On Mount Sinai, God gave the children of Israel the first written record of His will for them. The first part of the Law He gave them was the Ten Commandments, written with His finger directly onto two stone tablets (Deuteronomy 4:13). These commandments were immensely important in the plan of God. They were foundational to the rest of the Law which underpinned His covenant with Israel.
The Ten Commandments blessed Israel with a summary of God's will. They were a concise a how-to for pleasing God. As a trustworthy guide to moral living, they offered reliable absolutes that wouldn't change because they expressed the will of the Eternal One.
Whether we are talking about the Bible as a whole or just the Ten Commandments, we must remember that God's Word isn't primarily about us and our obedience. And though it is a guide to moral living, it isn't primarily about that either. We must never forget that the Scripture is the revelation of God Himself. No wonder David exclaimed, "O how love I thy law!" (Psalm 119:197). Thus, our primary purpose in going to the Word must be to know God.

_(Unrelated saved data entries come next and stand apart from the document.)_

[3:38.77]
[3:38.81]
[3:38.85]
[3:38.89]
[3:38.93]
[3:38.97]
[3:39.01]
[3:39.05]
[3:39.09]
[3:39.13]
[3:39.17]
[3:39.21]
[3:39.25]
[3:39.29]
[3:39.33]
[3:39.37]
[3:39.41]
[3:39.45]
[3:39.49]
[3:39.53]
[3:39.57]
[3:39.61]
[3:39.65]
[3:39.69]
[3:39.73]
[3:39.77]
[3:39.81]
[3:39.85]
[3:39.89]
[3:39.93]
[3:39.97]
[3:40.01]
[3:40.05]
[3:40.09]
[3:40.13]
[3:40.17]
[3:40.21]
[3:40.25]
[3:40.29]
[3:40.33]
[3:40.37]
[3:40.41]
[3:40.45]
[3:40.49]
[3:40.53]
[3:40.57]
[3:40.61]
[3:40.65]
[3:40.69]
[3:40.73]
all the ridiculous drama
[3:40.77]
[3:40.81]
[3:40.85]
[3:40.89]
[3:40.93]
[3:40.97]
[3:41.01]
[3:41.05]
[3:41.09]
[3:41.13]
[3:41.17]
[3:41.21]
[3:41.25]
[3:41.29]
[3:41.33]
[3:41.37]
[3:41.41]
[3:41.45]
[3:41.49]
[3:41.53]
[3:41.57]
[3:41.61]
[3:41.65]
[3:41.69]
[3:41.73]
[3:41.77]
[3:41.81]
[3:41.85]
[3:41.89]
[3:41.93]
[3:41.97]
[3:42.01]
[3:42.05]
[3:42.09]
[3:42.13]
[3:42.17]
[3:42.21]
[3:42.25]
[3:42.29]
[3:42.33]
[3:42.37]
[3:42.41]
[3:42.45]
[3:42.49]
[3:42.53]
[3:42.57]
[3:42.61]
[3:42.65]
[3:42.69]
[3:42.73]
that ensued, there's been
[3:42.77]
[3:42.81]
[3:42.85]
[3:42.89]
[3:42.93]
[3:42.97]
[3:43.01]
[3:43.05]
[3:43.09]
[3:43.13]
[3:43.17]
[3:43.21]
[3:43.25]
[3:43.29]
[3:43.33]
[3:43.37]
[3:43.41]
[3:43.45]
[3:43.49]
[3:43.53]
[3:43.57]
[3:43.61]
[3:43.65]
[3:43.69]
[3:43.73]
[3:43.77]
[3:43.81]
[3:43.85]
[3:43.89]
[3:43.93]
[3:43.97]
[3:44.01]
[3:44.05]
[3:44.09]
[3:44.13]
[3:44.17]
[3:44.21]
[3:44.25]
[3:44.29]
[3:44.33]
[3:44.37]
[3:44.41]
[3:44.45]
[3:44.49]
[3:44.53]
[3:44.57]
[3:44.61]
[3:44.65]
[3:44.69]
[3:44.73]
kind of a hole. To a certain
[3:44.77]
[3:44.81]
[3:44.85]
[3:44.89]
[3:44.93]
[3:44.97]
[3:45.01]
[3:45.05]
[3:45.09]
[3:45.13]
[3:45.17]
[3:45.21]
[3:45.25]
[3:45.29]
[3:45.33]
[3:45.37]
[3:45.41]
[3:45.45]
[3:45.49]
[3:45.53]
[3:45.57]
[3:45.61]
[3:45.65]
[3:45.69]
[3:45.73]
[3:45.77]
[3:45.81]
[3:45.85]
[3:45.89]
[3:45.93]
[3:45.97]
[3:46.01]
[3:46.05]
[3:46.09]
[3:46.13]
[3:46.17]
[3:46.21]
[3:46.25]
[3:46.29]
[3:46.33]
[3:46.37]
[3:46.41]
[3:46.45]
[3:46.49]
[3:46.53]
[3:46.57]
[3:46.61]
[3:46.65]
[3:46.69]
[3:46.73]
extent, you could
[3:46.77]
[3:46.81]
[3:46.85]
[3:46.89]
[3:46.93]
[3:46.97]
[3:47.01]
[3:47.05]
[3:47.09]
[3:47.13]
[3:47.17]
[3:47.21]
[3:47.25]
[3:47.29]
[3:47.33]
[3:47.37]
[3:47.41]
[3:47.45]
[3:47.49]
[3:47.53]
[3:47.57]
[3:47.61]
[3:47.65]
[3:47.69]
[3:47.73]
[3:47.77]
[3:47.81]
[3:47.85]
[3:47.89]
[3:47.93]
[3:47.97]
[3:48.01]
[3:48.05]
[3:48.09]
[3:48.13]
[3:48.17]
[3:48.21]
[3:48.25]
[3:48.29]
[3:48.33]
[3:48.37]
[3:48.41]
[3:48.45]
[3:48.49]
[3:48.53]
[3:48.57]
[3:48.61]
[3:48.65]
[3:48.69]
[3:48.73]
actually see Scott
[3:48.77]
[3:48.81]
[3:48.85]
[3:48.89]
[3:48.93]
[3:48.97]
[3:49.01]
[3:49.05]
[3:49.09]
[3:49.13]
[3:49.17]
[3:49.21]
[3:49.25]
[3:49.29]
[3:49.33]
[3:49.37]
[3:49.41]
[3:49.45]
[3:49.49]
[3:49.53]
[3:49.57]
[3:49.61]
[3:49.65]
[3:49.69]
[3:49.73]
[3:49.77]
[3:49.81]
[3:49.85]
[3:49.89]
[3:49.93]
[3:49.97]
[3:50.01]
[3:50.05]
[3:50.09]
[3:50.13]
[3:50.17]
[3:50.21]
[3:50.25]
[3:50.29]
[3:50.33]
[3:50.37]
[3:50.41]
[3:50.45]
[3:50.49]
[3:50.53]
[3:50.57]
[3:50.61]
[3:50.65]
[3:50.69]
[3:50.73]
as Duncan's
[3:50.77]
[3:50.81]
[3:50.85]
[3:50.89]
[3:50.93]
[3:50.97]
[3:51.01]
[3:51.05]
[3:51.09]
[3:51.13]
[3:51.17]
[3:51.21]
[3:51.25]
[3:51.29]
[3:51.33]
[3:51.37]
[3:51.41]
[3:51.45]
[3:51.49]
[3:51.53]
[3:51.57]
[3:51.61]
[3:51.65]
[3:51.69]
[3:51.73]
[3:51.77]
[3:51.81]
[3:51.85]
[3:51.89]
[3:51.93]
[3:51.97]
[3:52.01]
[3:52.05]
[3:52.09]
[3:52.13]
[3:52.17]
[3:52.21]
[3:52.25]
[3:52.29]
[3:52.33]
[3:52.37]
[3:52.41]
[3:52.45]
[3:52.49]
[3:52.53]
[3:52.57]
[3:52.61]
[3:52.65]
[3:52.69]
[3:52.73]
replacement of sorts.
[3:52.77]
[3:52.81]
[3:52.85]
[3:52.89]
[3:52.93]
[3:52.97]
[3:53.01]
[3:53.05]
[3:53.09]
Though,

The Lord Jesus came and called attention from the Law to Himself. He also showed how the Law called attention to Him. He also taught the deeper, spiritual intent of the Law -- "It hath been said...but I say..." He didn't "raise the bar" when it comes to God's will and Word. Those have never changed! Rather, Jesus lifted our sights from the shadow of the bar to the bar itself. To put it another way, the bar set by the Law in reality was only a shadow of the real bar.
(The above four paragraphs are just a brief excerpt and adaptation from The Ten Commandments: a Revelation of God.

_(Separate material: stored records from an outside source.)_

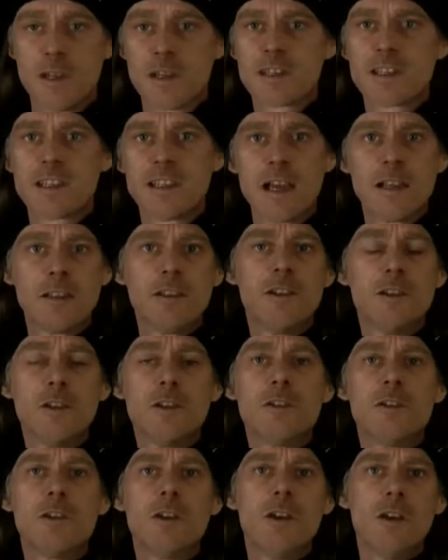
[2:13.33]
a standard
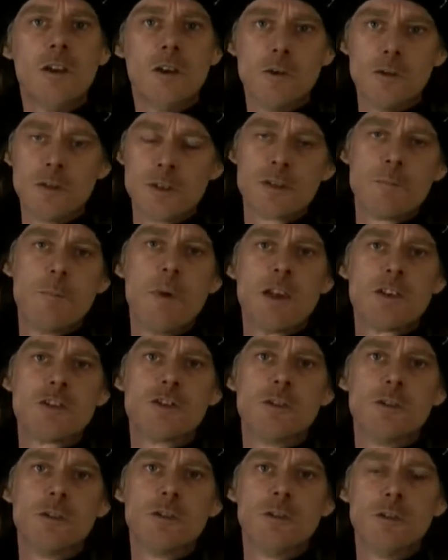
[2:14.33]
or a
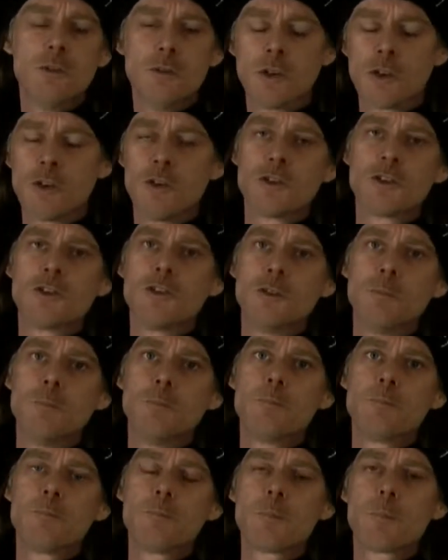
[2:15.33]
special or a custom.
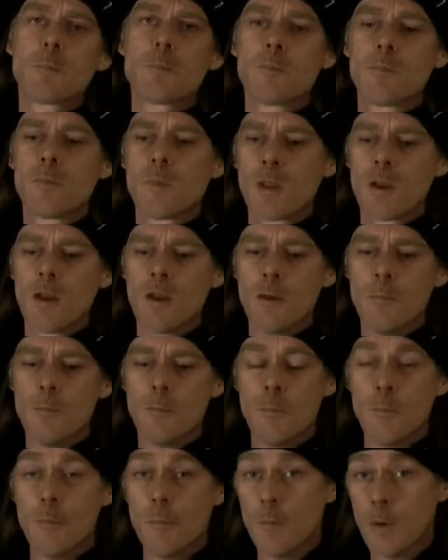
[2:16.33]

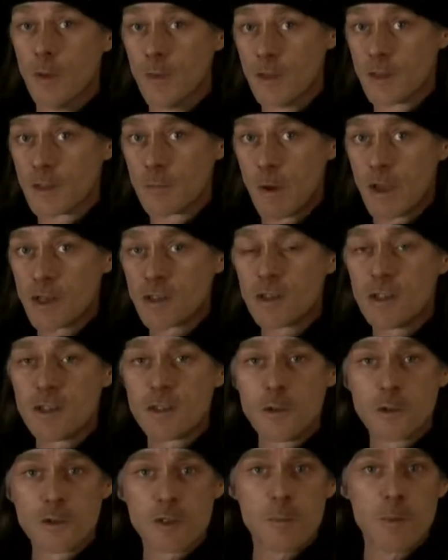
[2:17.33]
But the special is
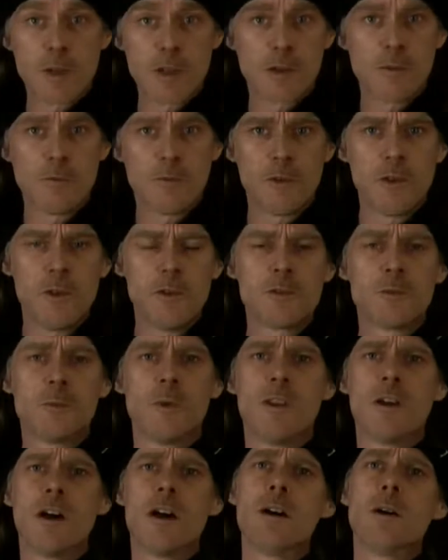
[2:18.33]
not to be confused
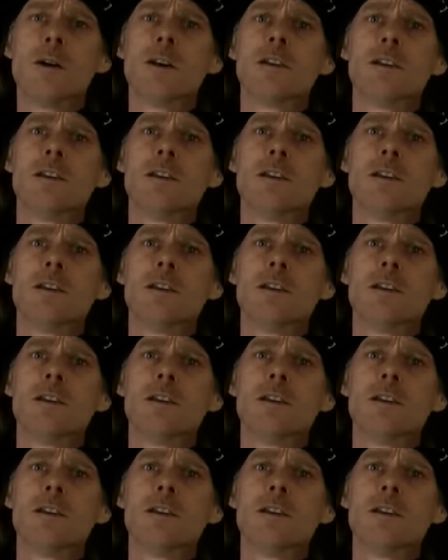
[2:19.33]
with our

Q: How might the Christian who consistently breaks a traffic law in his driving be said to be taking the Lord's name in vain?
A: In taking the name Christian, he takes Christ's name as his own. But by breaking the law, he exhibits a mindset which isn't the mind of Christ. Thus, his claim of Christ is empty; that is, vain.
Q: Give the reference of a Bible verse that disproves this statement: "If we fail to obey one or two aspects of God's will, it's OK as long as we're living in obedience to most of His will."
A: James 2:10
Whereas we tend look at the Ten Commandments as essential rules for successful living, Jesus deepens and enriches them by showing us the supremacy of the relationships involved. What we do, what we think, how we live -- they all should show we know and love God. That is the greatest commandment: Love God with your all.
Then there's the second greatest commandment: Love your neighbor as yourself.
My relationship with God should be the principal thing that keeps me from sinning.
The children of Israel eventually fell into such idolatry that they used idols in their worship of Jehovah. I should not imagine that it would be possible for me to follow the Lord while I am allowing myself an idolatrous relationship with that which is of this world.
Excerpted from A Perverted Relationship and Worship
The New Testament speaks of the fourth of the Ten Commandments as "a shadow" (Colossians 2:16, 17). That commandment heralded the rest we would have in Christ. It also pointed forward to Jesus' rest after His new creation which He set in motion at His resurrection.
Therefore, there was no need to repeat this commandment in the New Testament because it has been fulfilled in Jesus. In other words, having Jesus we no longer have need of this commandment
The Pharisees had asked for the greatest commandment. It seems they had made the Sabbath the commandment from which they hung all else. Their relationship to God and man seemed predicated on observance of this commandment. Jesus hung everything on two commandments -- love God and love your neighbor. He left the Sabbath out of the picture...except as subsidiary to these.